======== Supplied entries

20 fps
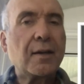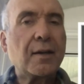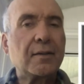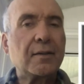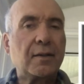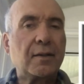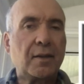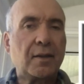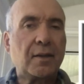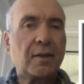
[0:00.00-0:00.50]

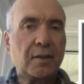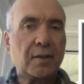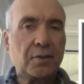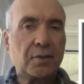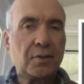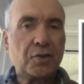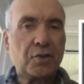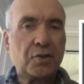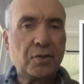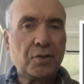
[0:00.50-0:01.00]
in
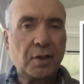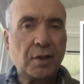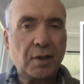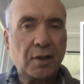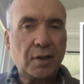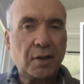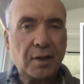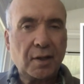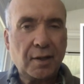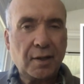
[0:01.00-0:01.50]
the
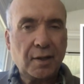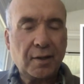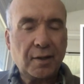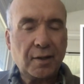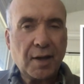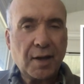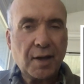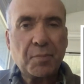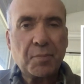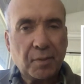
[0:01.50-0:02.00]
in the
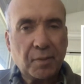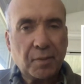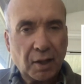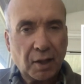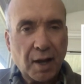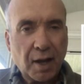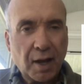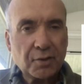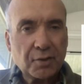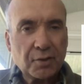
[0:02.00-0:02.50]

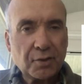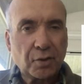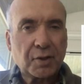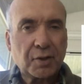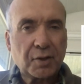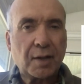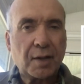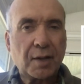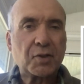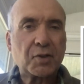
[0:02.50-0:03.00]
epidemiological
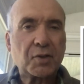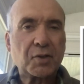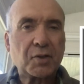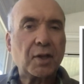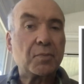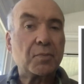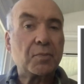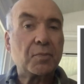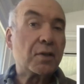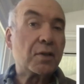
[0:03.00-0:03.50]
time scale,
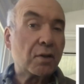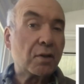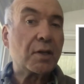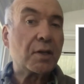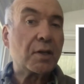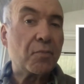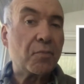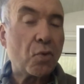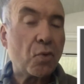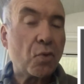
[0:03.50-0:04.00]
but looked
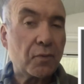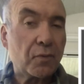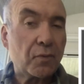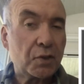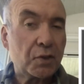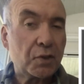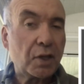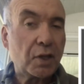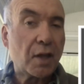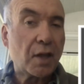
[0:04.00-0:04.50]
at more of a
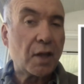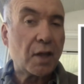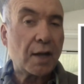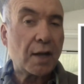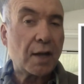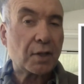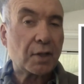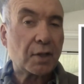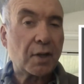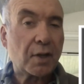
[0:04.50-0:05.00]

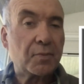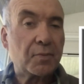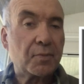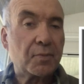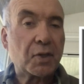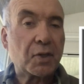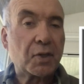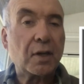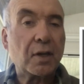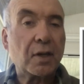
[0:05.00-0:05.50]
geologic time
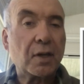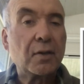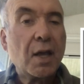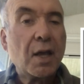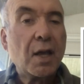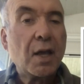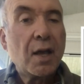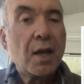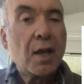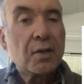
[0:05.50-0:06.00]
scale.
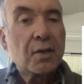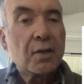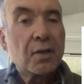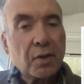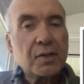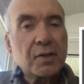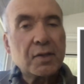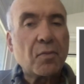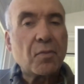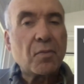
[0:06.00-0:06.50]
So
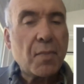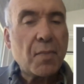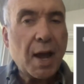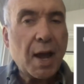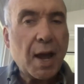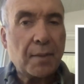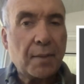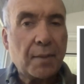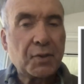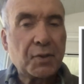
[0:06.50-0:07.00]
these are
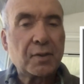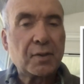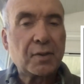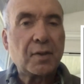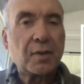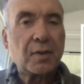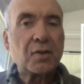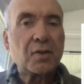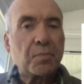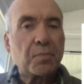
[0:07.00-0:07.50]
maps,
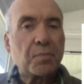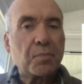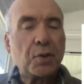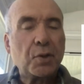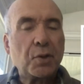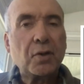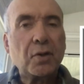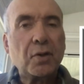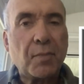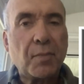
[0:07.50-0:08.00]
these are
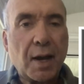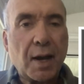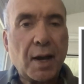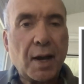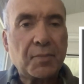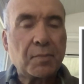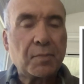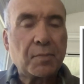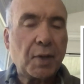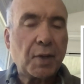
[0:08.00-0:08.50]
putative
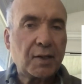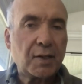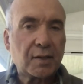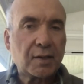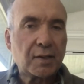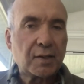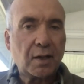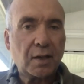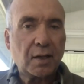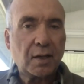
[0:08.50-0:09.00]
maps based
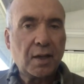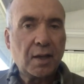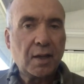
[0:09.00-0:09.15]
on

================

Exercise aim »
The required result is an exact copy of the lines from the line containing "[0:07.00-0:07.50]" through the end of the entries, with every picture left out.

Exercise output »
[0:07.00-0:07.50]
maps,
[0:07.50-0:08.00]
these are
[0:08.00-0:08.50]
putative
[0:08.50-0:09.00]
maps based
[0:09.00-0:09.15]
on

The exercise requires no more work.